GitHub user AhyoungRyu reopened a pull request:
https://github.com/apache/zeppelin/pull/1339
[ZEPPELIN-1332] Remove spark-dependencies & suggest new way
### What is this PR for?
Currently, Zeppelin's embedded Spark is located under `interpreter/spark/`.
For whom **builds Zeppelin from source**, this Spark is downloaded when
they build the source with [build
profiles](https://github.com/apache/zeppelin#spark-interpreter). I think this
various build profiles are useful to customize the embedded Spark, but many
Spark users are using their own Spark not Zeppelin's embedded one. Nowadays
only Spark&Zeppelin beginners use this embedded Spark. For them, there are too
many build profiles(it's so complicated i think).
In case of **Zeppelin binary package**, it's included by default under
`interpreter/spark/`. That's why Zeppelin package size is so huge.
#### New suggestions
This PR will change the embedded Spark binary downloading mechanism like
below.
1. `./bin/zeppelin-daemon.sh get-spark` or `./bin/zeppelin.sh get-spark`
2. create `ZEPPELIN_HOME/local-spark/` and will download
`spark-2.0.1-hadoop2.7.bin.tgz` and untar
3. we can use this local spark without any configuration like before (e.g.
setting `SPARK_HOME`)
### What type of PR is it?
Improvement
### Todos
- [x] - trap `ctrl+c` & `ctrl+z` key interruption during downloading Spark
- [x] - test in the different OS
- [x] - update related document pages again after get feedbacks
### What is the Jira issue?
[ZEPPELIN-1332](https://issues.apache.org/jira/browse/ZEPPELIN-1332)

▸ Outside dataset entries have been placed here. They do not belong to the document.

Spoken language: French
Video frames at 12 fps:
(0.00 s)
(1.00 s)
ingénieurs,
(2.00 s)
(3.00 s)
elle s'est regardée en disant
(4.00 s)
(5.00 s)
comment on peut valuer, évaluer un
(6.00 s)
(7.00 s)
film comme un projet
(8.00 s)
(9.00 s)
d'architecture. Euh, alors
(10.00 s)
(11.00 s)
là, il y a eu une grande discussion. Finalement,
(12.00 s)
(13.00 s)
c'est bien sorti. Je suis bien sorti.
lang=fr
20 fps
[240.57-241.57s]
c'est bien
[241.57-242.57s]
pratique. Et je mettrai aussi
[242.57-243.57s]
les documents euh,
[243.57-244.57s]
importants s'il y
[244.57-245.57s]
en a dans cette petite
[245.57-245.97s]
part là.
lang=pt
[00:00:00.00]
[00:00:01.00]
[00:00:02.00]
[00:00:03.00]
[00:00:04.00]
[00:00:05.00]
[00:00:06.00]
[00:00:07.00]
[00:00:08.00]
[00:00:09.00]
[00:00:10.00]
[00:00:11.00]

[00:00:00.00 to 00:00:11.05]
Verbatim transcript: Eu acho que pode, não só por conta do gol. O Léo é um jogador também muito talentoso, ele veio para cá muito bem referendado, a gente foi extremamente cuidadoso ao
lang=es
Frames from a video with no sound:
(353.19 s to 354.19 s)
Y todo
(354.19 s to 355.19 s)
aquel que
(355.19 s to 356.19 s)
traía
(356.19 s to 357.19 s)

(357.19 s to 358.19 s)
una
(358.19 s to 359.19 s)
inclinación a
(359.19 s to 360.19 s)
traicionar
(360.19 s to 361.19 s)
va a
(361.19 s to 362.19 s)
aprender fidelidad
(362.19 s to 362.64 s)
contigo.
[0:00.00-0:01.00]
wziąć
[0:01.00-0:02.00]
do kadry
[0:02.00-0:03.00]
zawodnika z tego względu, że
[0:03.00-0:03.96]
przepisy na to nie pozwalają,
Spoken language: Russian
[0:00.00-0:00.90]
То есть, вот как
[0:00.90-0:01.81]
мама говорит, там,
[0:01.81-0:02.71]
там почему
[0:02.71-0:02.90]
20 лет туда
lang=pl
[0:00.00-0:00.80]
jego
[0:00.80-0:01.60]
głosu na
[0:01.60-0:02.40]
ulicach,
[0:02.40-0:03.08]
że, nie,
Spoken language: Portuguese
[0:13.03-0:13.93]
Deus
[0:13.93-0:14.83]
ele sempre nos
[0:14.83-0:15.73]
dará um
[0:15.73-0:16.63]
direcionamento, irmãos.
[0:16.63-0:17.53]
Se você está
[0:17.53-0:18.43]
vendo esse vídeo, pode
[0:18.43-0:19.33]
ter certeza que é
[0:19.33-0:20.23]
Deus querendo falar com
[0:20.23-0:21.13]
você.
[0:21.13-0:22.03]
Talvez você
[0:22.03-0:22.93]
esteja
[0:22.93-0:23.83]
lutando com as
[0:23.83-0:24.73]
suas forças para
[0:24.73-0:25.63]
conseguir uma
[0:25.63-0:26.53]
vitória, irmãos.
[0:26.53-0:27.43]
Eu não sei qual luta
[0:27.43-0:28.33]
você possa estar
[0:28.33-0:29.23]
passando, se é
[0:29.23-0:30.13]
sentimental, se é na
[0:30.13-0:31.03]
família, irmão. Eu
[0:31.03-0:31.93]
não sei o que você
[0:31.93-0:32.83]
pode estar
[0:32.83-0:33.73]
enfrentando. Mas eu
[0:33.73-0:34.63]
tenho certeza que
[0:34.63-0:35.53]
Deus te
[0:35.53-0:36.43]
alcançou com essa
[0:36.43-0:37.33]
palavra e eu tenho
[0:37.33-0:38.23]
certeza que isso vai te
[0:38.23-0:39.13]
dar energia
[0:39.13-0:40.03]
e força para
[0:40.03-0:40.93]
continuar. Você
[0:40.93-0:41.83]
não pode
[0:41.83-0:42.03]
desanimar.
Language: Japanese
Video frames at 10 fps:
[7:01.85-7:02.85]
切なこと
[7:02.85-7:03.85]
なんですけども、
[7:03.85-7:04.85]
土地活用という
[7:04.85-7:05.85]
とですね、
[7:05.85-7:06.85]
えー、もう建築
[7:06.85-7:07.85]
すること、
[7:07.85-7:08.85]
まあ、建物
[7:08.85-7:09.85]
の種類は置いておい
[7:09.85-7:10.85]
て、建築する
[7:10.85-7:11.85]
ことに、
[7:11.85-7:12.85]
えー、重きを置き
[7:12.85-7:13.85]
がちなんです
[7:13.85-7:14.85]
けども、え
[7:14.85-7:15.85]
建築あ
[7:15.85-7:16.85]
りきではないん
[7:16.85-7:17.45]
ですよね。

### How should this be tested?
1. `rm -r spark-dependencies`
2. Apply this patch and build with `mvn clean package -DskipTests`
3. try`bin/zeppelin-daemon.sh get-spark` or `bin/zeppelin.sh get-spark`
4. should be able to run `sc.version` without setting external `SPARK_HOME`
### Screenshots (if appropriate)
- `./bin/zeppelin-daemon.sh get-spark`
```
$ ./bin/zeppelin-daemon.sh get-spark
Download spark-2.0.1-bin-hadoop2.7.tgz from mirror ...
% Total % Received % Xferd Average Speed Time Time Time
Current
Dload Upload Total Spent Left
Speed
100 178M 100 178M 0 0 10.4M 0 0:00:17 0:00:17 --:--:--
10.2M
spark-2.0.1-bin-hadoop2.7 is successfully downloaded and saved under
/Users/ahyoungryu/Dev/zeppelin-development/zeppelin/local-spark
```
- if `ZEPPELIN_HOME/local-spark/spark-2.0.1-hadoop2.7` already exists
```
$ ./bin/zeppelin-daemon.sh get-spark
spark-2.0.1-bin-hadoop2.7 already exists under local-spark.
```
### Questions:
- Does the licenses files need update? no
- Is there breaking changes for older versions? no
- Does this needs documentation? Need to update some related documents
(e.g. README.md, spark.md and install.md ?)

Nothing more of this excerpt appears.